🤖 AI Summary
This work addresses end-to-end semantic translation from speech queries to text, eliminating the conventional ASR intermediate step. The proposed method introduces learnable modality adapters that directly bridge self-supervised speech encoders (e.g., wav2vec 2.0) and instruction-tuned large language models (e.g., Llama-2/3), mapping speech representations to semantically coherent text outputs. Crucially, it enables joint optimization of self-supervised speech representations and instruction-tuned LLMs—achieved for the first time—via end-to-end training on English speech–text alignment data.
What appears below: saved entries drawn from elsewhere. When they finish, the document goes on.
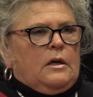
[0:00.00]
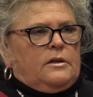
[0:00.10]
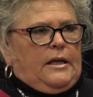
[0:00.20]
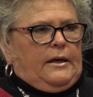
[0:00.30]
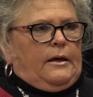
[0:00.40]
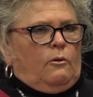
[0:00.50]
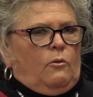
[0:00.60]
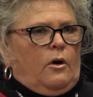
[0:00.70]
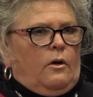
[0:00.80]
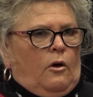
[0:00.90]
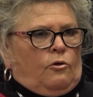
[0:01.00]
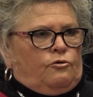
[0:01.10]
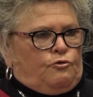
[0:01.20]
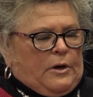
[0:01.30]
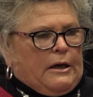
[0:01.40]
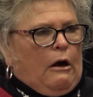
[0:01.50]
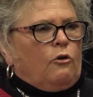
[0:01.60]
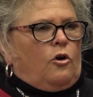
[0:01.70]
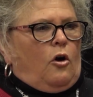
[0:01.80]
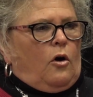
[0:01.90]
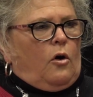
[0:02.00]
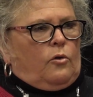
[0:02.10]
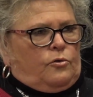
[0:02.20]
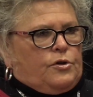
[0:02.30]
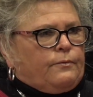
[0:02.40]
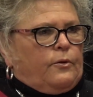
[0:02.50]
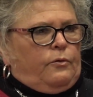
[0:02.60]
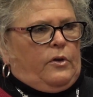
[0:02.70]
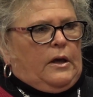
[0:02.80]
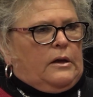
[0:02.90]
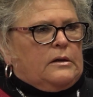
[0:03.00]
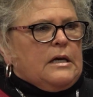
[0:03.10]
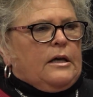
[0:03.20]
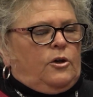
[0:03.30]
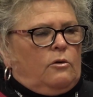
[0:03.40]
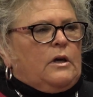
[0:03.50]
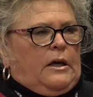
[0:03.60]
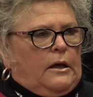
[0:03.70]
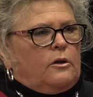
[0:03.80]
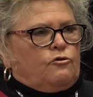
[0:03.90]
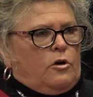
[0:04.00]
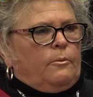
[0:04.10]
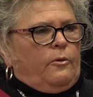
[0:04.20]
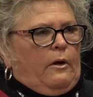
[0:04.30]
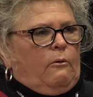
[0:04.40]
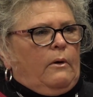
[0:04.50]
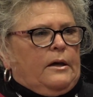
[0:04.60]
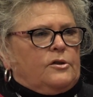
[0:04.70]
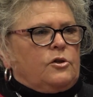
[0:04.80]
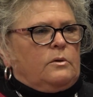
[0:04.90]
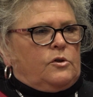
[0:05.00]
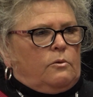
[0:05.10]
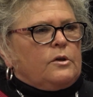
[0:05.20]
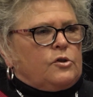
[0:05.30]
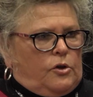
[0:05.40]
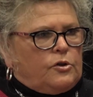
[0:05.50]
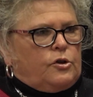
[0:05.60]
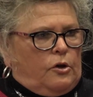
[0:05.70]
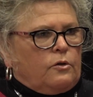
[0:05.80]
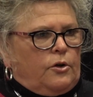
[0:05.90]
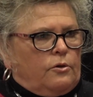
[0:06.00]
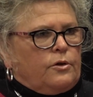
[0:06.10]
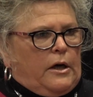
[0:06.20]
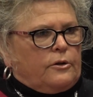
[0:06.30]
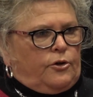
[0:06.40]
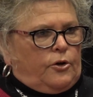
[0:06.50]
take it or drink alcohol or different things, you can get in trouble that way. So it's always good to go to your doctor.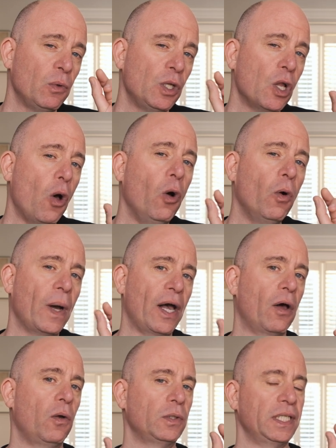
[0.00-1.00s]
long we're
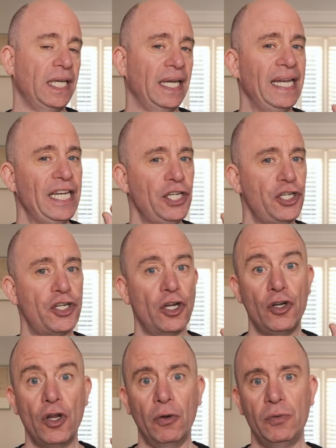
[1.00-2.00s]
holding
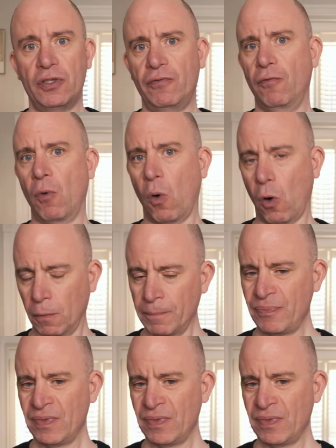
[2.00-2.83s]
each note for.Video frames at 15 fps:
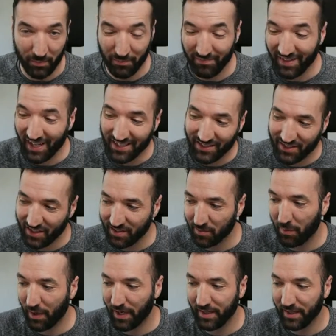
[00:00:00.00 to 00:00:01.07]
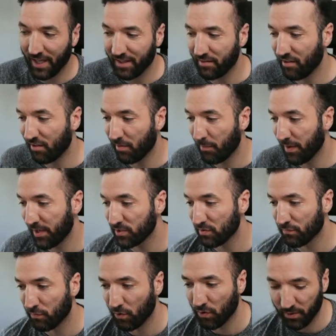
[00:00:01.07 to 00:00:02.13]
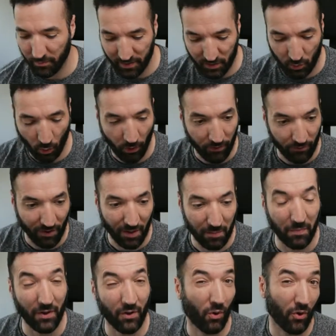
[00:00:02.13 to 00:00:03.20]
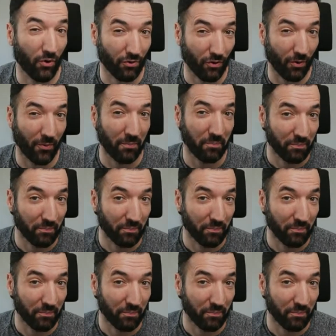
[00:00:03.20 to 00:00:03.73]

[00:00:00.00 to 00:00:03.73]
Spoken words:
not just by the anticipation for the Bitcoin run, but also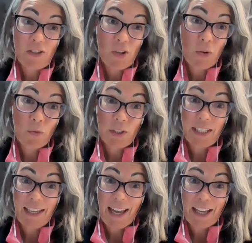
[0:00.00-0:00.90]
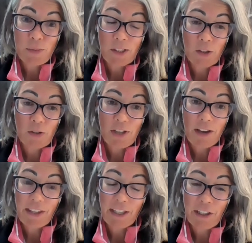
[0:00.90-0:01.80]
So really, as we close
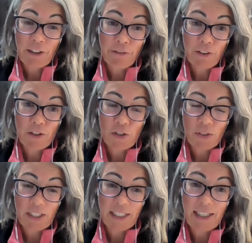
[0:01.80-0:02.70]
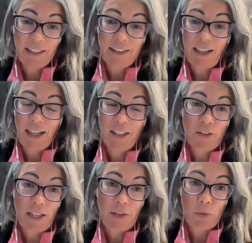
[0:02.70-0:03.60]
off, thank you for tuning in. I know
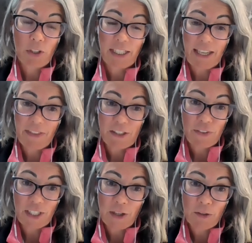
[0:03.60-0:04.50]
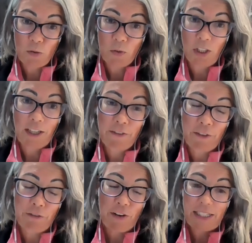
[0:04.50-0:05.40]
that we're going to get this video out to a lot of your
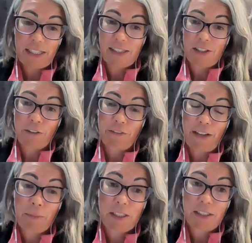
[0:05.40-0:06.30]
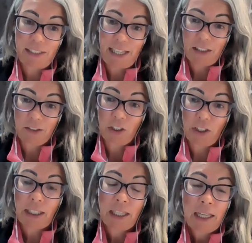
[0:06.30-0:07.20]
friends and your family to take a
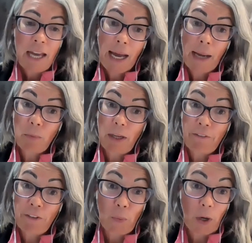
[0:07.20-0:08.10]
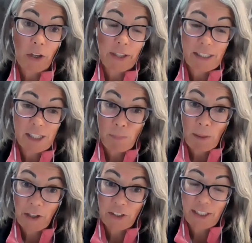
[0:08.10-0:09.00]
look. If you are
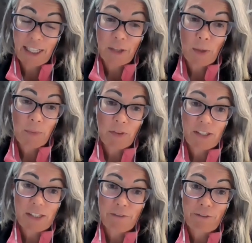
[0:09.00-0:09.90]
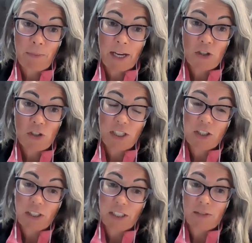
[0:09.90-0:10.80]
inspired in any way with this information and
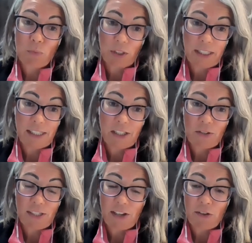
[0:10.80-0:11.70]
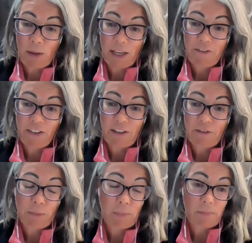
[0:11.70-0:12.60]
you could really see yourselves benefiting
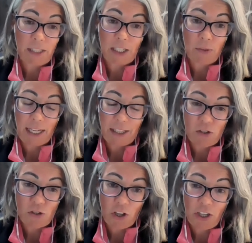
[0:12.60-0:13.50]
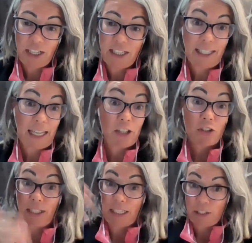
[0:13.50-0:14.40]
from, you know, getting started and getting
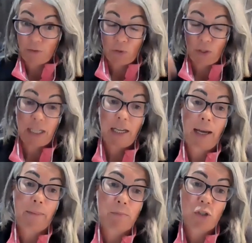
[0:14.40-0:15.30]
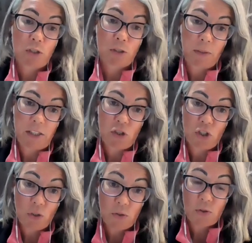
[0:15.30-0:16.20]
your kids free Juice Plus
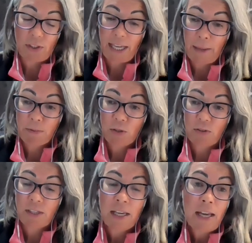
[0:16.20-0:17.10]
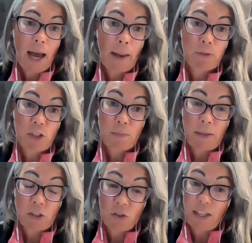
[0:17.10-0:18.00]
chews or capsules, just
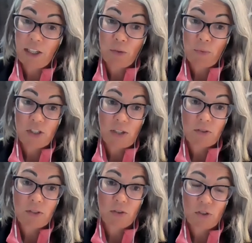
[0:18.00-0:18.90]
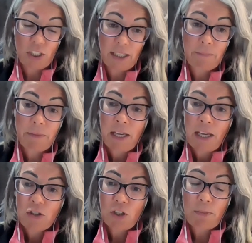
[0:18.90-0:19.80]
make sure that you reach out to Lucia.
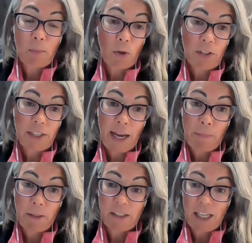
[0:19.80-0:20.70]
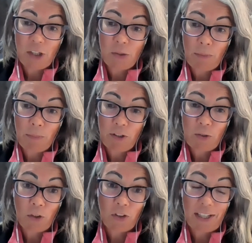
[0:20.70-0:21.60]
She'd be more than happy to set you up with an
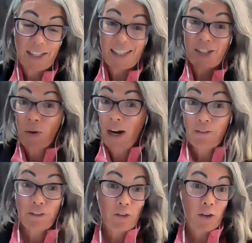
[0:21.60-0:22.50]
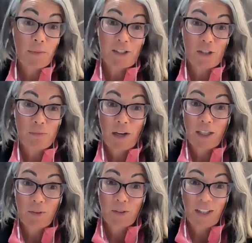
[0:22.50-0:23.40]
order. And I say, try it for 4 months. Your body
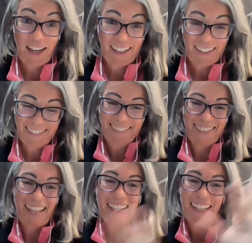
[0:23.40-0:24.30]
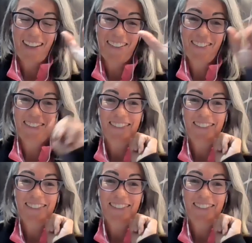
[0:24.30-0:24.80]
won't lie. Thank you.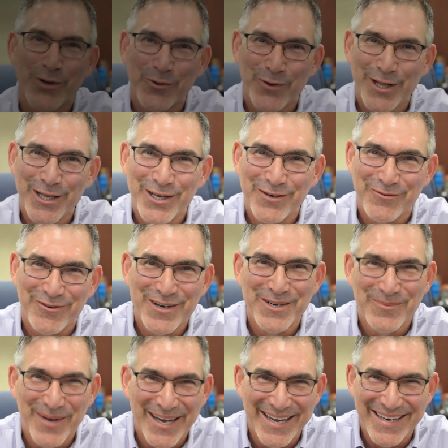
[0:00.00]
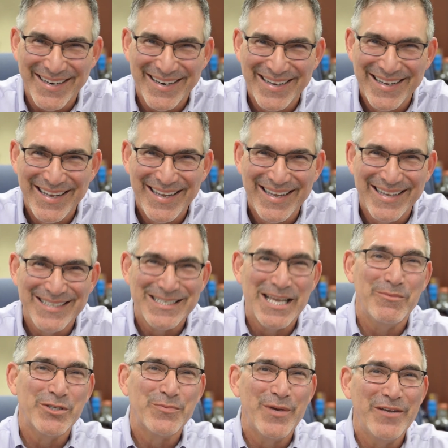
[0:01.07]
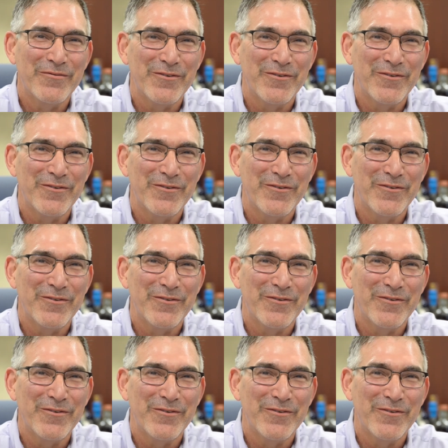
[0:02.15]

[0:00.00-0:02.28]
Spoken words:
a really good friend of mine. His name is PeteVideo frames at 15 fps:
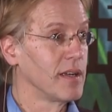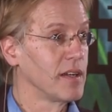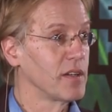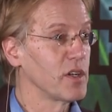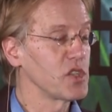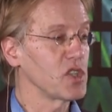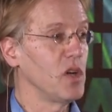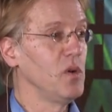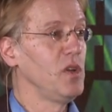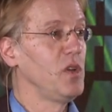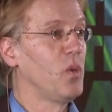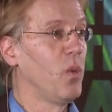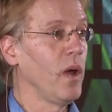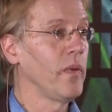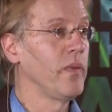There is only
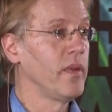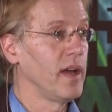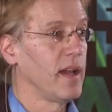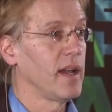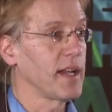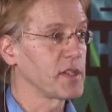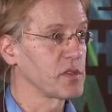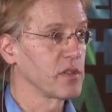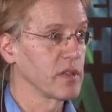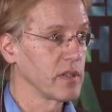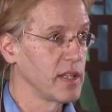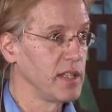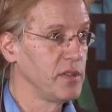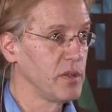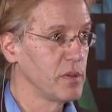one electron
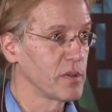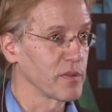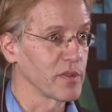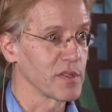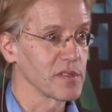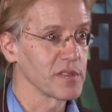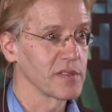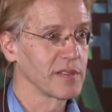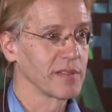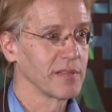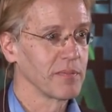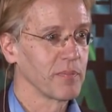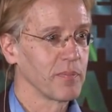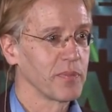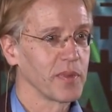in the universe.
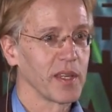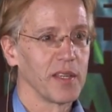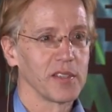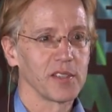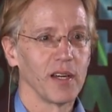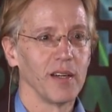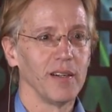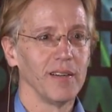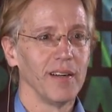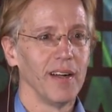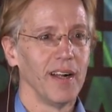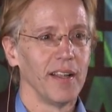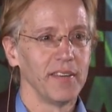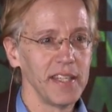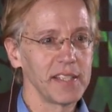So
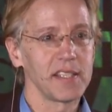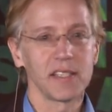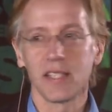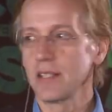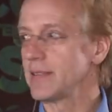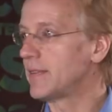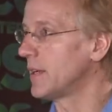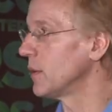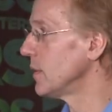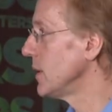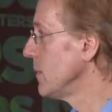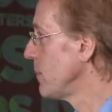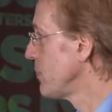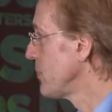this is his theory.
Experiments on multi-task speech understanding benchmarks demonstrate substantial improvements over cascaded ASR+LLM systems: +23% in semantic fidelity and −40% in inference latency. These results validate the effectiveness and efficiency of cross-modal semantic alignment for direct speech-to-text translation.
📝 Abstract
With the growing influence of Large Language Models (LLMs), there is increasing interest in integrating speech representations with them to enable more seamless multi-modal processing and speech understanding. This study introduces a novel approach that leverages self-supervised speech representations in combination with instruction-tuned LLMs for speech-to-text translation. The proposed approach leverages a modality adapter to align extracted speech features with instruction-tuned LLMs using English-language data. Our experiments demonstrate that this method effectively preserves the semantic content of the input speech and serves as an effective bridge between self-supervised speech models and instruction-tuned LLMs, offering a promising solution for various speech understanding applications.